What follows is a set of entries. Repeat them exactly, but not their pictures.

Data in this exercise
- - -

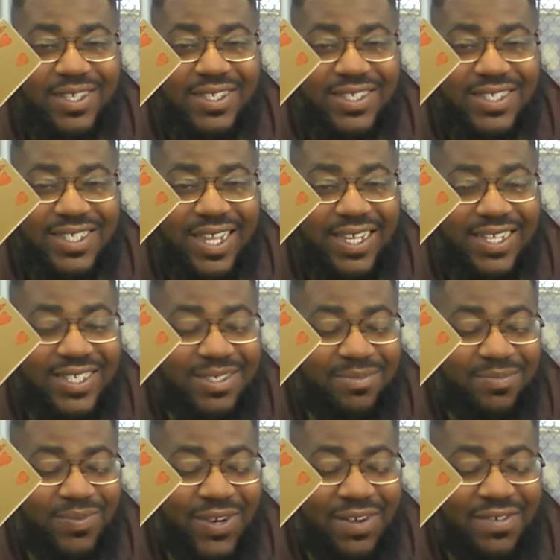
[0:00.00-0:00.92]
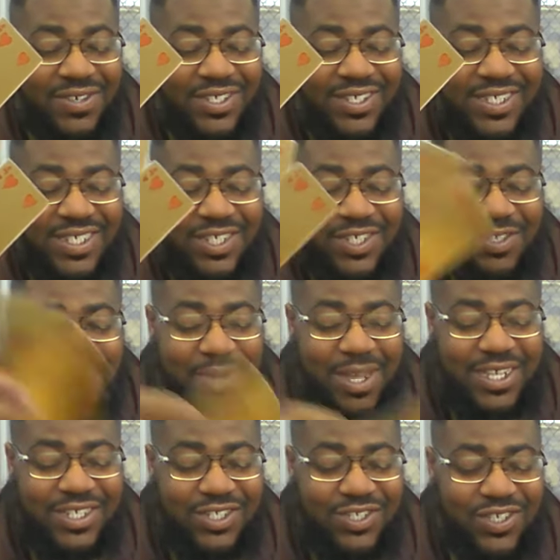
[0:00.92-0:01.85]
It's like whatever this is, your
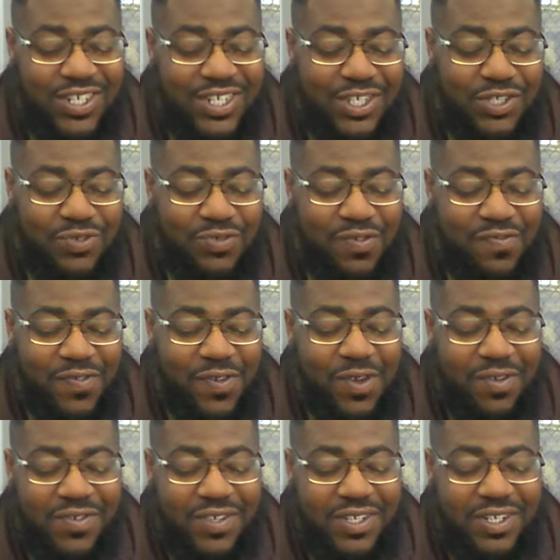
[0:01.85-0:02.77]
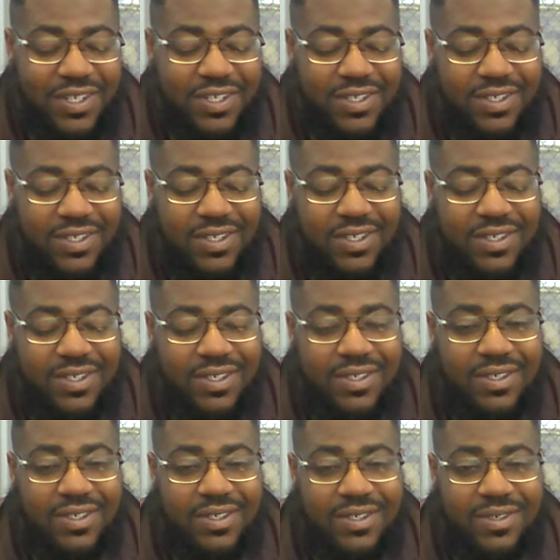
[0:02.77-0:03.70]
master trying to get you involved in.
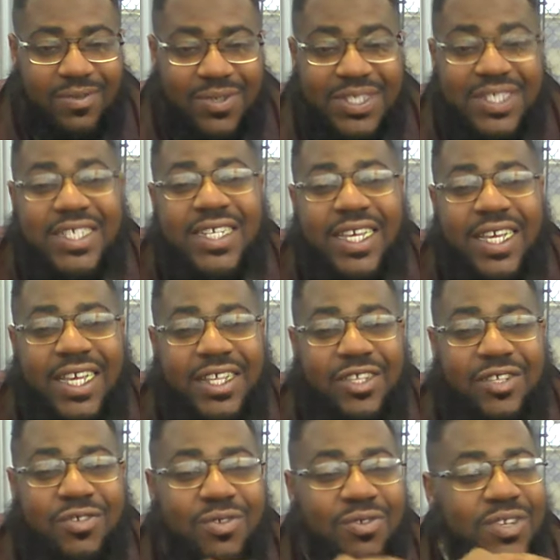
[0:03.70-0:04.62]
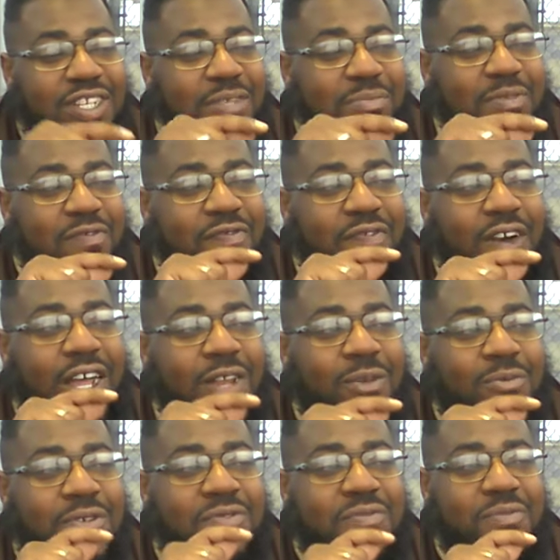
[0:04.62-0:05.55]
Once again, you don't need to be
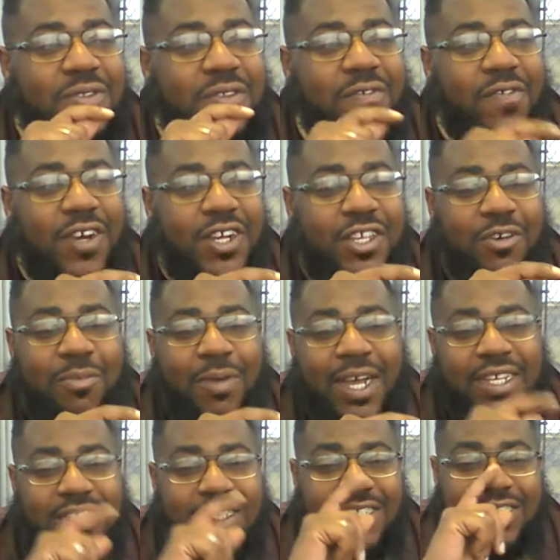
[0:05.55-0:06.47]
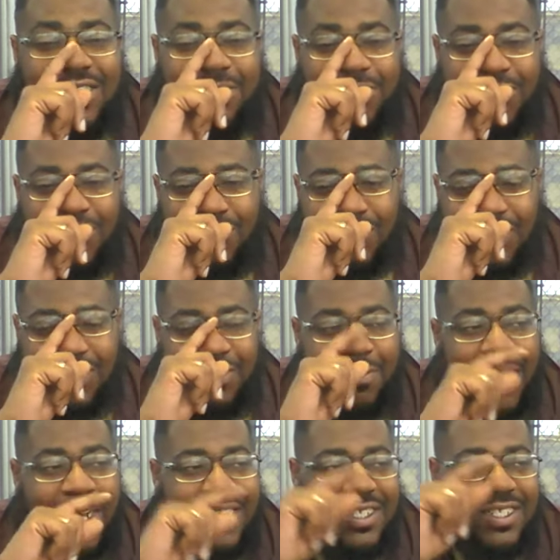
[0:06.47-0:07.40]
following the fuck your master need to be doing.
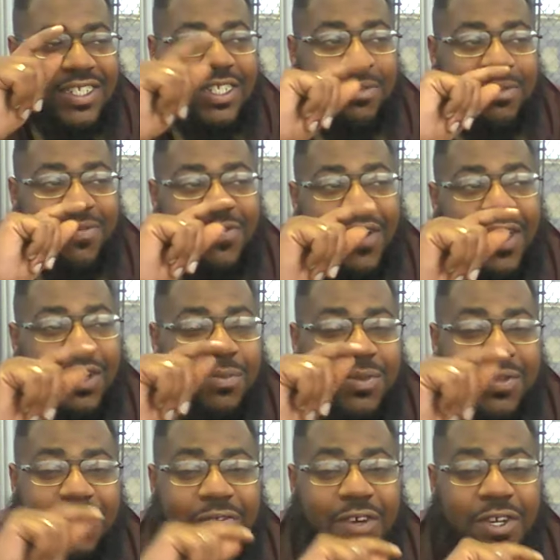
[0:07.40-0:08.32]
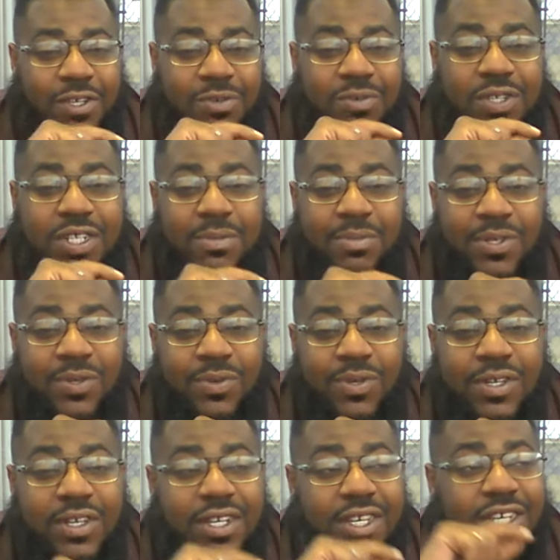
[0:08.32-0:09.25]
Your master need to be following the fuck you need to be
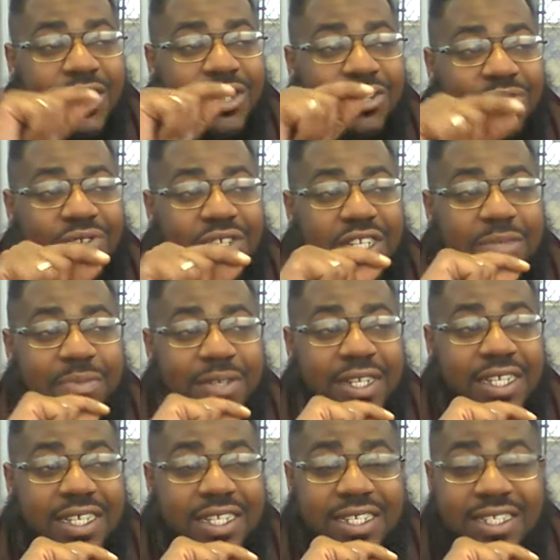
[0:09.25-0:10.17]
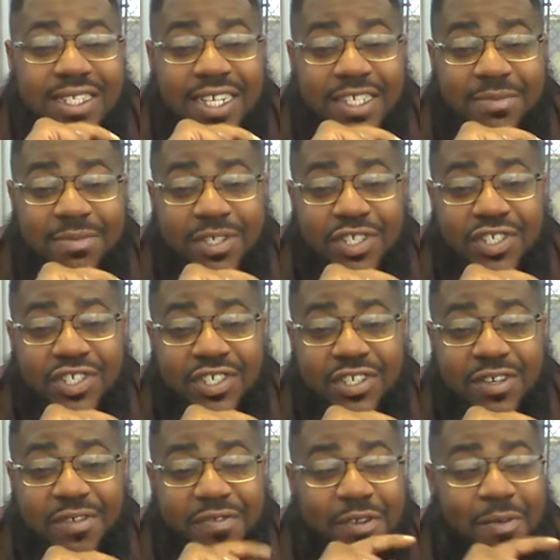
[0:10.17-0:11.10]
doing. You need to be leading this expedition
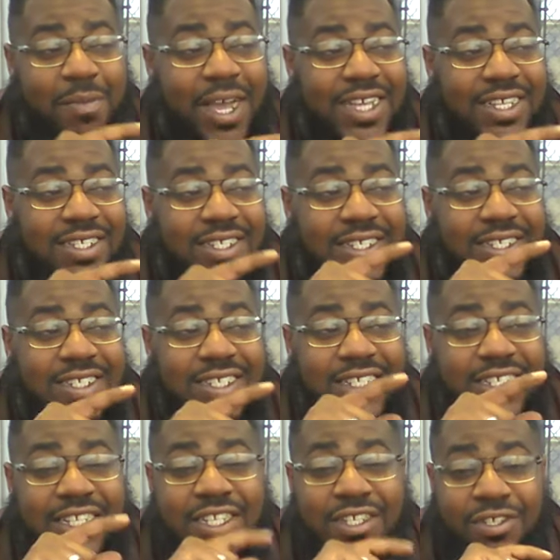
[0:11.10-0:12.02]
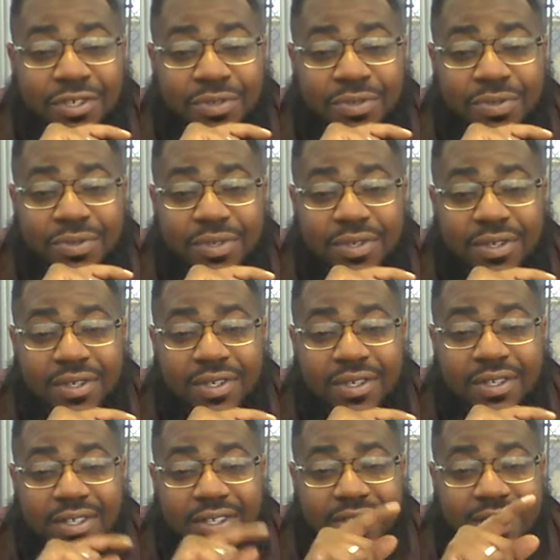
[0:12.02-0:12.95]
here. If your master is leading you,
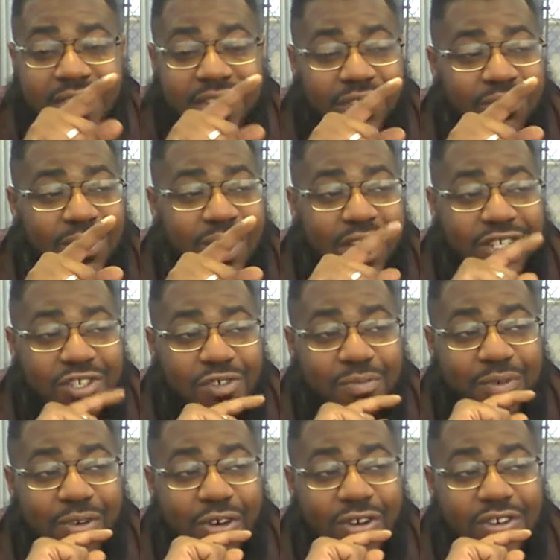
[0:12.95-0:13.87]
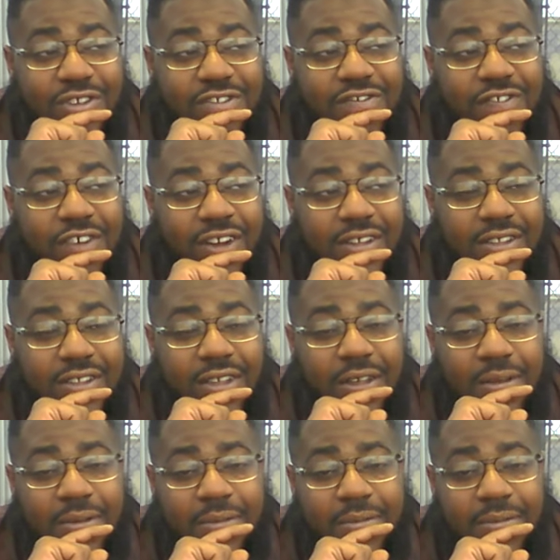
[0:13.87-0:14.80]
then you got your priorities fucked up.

- - -

Result for this exercise
[0:00.00-0:00.92]
[0:00.92-0:01.85]
It's like whatever this is, your
[0:01.85-0:02.77]
[0:02.77-0:03.70]
master trying to get you involved in.
[0:03.70-0:04.62]
[0:04.62-0:05.55]
Once again, you don't need to be
[0:05.55-0:06.47]
[0:06.47-0:07.40]
following the fuck your master need to be doing.
[0:07.40-0:08.32]
[0:08.32-0:09.25]
Your master need to be following the fuck you need to be
[0:09.25-0:10.17]
[0:10.17-0:11.10]
doing. You need to be leading this expedition
[0:11.10-0:12.02]
[0:12.02-0:12.95]
here. If your master is leading you,
[0:12.95-0:13.87]
[0:13.87-0:14.80]
then you got your priorities fucked up.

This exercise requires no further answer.